The word “robot” was coined almost a hundred years ago by Czech writer Karel Čapek, to refer to the artificial life forms in his play “Rossum’s Universal Robots”. Ever since humanoid shaped robots have dominated concepts of what a robot should look like.
Think of Star War’s C3PO, The Terminator, The Iron Giant, or even Marvin the Paranoid Android from “Hitchhikers guide to the Galaxy”.
In the real world there are also machines like Boston Dynamic’s incredibly agile “Atlas”. Or Sophia, the first robot to receive citizenship.
More often than not though our shape isn’t the best one for robots faced with challenging assignments in extreme environments.
In a paper published this year our scientists offered a bold glimpse into what the robots of the future could look like – and it’s not “Robby the Robot”.
Robot evolution revolution
Our Active Integrated Matter Future Science Platform (AIM FSP) says that within 20 years robots could look unpredictably different. Scientific breakthroughs in areas like materials discovery, advanced manufacturing, 3D printing, and artificial intelligence will allow robots to be designed from the molecular level up to perform their specific mission. Resulting in unusual and unexpected shapes, limbs and behaviours.
Central to this all is a concept known as Multi-Level Evolution (MLE). It argues that robots should be taking their engineering cues from the one tried and true design philosophy that’s survived millennia on Earth: evolution.
Evolution has seen animals undergo incredibly diverse adaptation to survive challenging environments. It creates effective solutions that are often totally different to any a human engineer would come up with. Kangaroos, for instance, probably wouldn’t have made it off the drawing board but have survived and thrived for eons in Australia.
How would MLE work?
A robot’s mission, as well as details about the relevant terrain and environment, would be entered into a computer. It would then run algorithms based on evolution to automatically design robots.
The computer would do this by exploring a diverse range of materials, components, sensors and behaviours. Advanced, computer based modelling could rapidly test prototypes in simulated, “real world” scenarios to decide which works best.
Once that’s done 3D printing and other technologies would be used to create and physically test prototype robots.

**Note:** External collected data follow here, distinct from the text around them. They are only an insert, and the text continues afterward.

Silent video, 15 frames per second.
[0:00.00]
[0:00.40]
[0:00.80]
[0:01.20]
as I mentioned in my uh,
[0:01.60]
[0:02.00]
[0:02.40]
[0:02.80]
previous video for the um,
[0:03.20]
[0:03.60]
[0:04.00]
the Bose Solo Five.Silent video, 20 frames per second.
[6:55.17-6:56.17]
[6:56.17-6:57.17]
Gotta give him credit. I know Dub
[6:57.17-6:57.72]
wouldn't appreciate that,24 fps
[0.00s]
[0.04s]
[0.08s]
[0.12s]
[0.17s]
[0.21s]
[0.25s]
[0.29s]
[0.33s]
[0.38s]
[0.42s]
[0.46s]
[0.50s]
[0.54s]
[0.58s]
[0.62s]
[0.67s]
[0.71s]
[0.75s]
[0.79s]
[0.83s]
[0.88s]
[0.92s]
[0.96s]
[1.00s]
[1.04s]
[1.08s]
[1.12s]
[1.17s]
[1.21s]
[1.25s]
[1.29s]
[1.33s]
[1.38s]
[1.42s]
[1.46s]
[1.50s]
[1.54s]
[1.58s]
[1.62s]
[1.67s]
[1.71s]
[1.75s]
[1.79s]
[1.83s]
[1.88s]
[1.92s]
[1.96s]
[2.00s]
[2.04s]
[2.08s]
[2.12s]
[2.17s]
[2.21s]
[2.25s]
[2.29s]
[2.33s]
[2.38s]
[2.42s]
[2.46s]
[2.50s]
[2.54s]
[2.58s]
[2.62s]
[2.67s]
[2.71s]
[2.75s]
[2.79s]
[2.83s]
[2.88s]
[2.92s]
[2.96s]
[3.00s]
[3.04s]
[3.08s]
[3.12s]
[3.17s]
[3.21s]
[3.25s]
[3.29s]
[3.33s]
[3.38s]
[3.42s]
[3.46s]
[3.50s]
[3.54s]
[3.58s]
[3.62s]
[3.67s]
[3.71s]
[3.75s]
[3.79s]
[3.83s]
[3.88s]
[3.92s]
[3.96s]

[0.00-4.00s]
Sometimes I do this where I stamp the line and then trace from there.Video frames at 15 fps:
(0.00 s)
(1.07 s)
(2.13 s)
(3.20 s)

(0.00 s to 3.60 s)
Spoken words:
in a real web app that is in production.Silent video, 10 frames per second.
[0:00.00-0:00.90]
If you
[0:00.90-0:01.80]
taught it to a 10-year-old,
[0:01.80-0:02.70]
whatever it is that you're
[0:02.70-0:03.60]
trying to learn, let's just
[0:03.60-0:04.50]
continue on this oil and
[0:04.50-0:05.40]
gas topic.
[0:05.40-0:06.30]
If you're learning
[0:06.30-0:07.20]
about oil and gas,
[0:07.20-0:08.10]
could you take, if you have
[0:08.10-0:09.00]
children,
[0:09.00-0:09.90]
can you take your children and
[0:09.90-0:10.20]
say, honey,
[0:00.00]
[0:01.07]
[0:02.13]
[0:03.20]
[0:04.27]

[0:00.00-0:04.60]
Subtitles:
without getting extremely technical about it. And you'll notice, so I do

The end result? Small, simple, highly specialised robots that can automatically adapt to their environment and are tough enough to survive their mission.
Do the robot
Say, in the future, you need to design robots for environmental monitoring in extreme environments. They’d all need to move across difficult landscapes while gathering data. Eventually, to avoid polluting the environment, they’d have to return to base or degrade away to nothing. How could you do this?
MLE would come up with remarkably different results, depending on the terrain, climate and other factors.
To cope with the Sahara Desert a robot would need materials designed to survive punishing heat, sand and dust. Given the amount of sun the Sahara receives the robot could be solar powered, and slide across sand dunes. The harsh UV light could also be used as the trigger to eventually wear the robot away.
In the Amazon a robot would have entirely different challenges to face. Thick, low lying vegetation and fallen trees would hamper its movement so it would need to be flexible enough to climb over or go round obstacles. It could perhaps be powered by biomass such as the leaves covering the jungle floor, and degrade with humidity.